SA football has reached crisis point - ex-striker

Ex-top marksman concerned about the lack of quality strikers

29 November 2017 - 07:35 By MAHLATSE MPHAHLELE
Daniel Mudau.
Daniel Mudau.
Image: Lefty Shivambu/Gallo Images

South African football is in trouble, says former Mamelodi Sundowns and Bafana Bafana striker Daniel "Mambush" Mudau.

The local game is in the throes of an unprecedented goals drought. This was clearly illustrated last week when 12 out of 15 matches ended in draws and six of those failed to produce a single goal.

Mudau, the Premier Soccer League's second-leading goal scorer with 108 goals, said the league did not have enough out-and-out No9s in the mould of former club teammate and Nigerian international Raphael Chukwu.

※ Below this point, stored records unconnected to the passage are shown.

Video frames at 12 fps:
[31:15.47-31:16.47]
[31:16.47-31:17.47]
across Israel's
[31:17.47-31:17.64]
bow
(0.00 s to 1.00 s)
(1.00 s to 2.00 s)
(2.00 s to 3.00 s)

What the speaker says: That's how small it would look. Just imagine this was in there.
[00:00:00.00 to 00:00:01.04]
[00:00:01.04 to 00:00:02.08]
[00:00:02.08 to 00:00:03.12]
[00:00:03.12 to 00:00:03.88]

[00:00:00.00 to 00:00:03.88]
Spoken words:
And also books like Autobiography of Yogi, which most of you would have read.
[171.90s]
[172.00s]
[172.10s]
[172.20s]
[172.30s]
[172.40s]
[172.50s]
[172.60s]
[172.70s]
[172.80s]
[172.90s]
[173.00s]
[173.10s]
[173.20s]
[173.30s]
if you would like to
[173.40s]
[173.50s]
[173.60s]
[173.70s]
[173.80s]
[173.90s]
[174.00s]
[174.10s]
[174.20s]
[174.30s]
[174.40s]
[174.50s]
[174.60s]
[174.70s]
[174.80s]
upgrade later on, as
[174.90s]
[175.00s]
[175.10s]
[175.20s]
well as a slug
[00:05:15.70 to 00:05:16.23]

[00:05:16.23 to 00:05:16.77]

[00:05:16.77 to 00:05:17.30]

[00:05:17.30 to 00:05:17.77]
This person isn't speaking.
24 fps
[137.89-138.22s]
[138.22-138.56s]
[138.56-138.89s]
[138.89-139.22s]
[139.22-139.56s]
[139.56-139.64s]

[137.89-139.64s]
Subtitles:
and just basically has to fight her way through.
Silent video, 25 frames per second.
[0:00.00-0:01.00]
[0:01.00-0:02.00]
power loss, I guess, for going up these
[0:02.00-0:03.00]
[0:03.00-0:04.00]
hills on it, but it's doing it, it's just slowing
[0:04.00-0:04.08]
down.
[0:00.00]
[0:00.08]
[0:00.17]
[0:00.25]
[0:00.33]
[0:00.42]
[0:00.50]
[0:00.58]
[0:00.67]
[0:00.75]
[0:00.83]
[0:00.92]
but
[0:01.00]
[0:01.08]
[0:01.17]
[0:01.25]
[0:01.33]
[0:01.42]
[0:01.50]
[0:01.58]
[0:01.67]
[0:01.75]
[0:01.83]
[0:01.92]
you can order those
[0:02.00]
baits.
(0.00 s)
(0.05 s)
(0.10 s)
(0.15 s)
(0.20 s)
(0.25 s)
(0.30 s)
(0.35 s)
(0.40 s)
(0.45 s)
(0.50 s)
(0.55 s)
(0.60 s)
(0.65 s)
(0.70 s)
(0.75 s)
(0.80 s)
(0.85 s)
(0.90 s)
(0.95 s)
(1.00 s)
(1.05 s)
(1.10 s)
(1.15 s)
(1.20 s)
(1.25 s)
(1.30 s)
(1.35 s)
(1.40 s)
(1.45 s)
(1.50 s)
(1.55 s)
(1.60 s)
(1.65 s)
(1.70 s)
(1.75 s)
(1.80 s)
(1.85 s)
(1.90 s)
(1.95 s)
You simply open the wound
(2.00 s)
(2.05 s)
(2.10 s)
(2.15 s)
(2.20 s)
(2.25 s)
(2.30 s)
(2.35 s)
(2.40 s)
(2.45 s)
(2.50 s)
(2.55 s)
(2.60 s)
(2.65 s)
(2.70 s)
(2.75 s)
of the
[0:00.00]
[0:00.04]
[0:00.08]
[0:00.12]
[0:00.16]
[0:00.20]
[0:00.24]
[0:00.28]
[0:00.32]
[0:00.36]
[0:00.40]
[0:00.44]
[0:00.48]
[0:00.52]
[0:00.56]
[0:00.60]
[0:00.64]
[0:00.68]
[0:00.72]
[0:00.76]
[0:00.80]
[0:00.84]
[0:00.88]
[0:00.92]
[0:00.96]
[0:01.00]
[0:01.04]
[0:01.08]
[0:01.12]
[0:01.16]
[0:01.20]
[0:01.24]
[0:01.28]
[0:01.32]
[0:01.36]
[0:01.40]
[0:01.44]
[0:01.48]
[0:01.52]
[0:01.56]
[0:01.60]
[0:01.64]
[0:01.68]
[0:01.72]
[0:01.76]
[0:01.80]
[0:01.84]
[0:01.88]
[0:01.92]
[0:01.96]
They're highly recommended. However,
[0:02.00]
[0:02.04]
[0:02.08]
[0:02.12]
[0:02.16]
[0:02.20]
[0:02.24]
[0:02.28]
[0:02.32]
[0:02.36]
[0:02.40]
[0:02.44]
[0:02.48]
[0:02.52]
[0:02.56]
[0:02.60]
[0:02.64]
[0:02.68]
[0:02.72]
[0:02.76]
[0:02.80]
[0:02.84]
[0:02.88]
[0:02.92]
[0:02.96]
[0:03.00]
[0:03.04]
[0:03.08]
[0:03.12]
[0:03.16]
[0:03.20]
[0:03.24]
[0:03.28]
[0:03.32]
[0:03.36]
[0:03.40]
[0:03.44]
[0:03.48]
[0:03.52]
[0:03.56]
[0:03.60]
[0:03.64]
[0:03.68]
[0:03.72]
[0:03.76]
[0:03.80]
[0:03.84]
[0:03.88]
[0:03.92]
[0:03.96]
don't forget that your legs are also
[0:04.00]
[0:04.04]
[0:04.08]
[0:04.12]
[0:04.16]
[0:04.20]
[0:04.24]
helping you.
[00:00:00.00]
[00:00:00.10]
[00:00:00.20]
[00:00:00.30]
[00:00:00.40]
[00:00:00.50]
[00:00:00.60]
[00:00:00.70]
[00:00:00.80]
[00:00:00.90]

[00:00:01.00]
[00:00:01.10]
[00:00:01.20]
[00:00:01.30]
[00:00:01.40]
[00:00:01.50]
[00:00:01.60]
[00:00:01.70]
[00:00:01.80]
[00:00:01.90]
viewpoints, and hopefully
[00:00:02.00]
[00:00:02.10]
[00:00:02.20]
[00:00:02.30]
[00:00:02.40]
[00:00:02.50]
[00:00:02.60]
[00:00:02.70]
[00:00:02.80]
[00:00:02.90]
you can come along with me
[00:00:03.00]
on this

The league's leading marksman is AmaZulu forward Siyabonga Nomvethe with 120 strikes.

Mudau said as a result of a lack of good target men, coaches are forced to convert midfield players into strikers with little success.

"I think we have reached a crisis point and I am not sure how or when the situation is going to change," said the 49-year-old.

"My observation is that we don't have quality out-and-out strikers like Raphael Chukwu, Jerry Sikhosana, Shaun Bartlett or Pollen Ndlanya, who used to stay in the box.

"Now, you have a situation where coaches are forced to convert midfielders into strikers."

Mudau, who was part of the Bafana squad that won the 1996 Africa Cup of Nations on home soil, sees nothing wrong with converting midfield players into strikers but said such individualsmust embrace their new roles and work harder to get better at finishing.

"I don't know if there are players who still stay behind after training with 50 balls to practise target shooting, taking runs on and off the ball and jumping and heading inside the box," he said. "I don't think there are that many."

Erstwhile striker Mark Williams, scorer of two goals when Bafana beat Tunisia in the 1996 Afcon final, said coaches must use former players to help solve this problem.

"At every club there is always a goalkeeper coach and they're always former goalkeepers," he said. "Why can't clubs do the same with strikers because clearly we have a problem?"

Williams, 51, is planning to launch a strikers' academy in 2019. "A lot of things are said about football being a team sport but when you are a striker your job is to score goals. A goalkeeper must do his job, defenders must do their job, midfielders must do their job."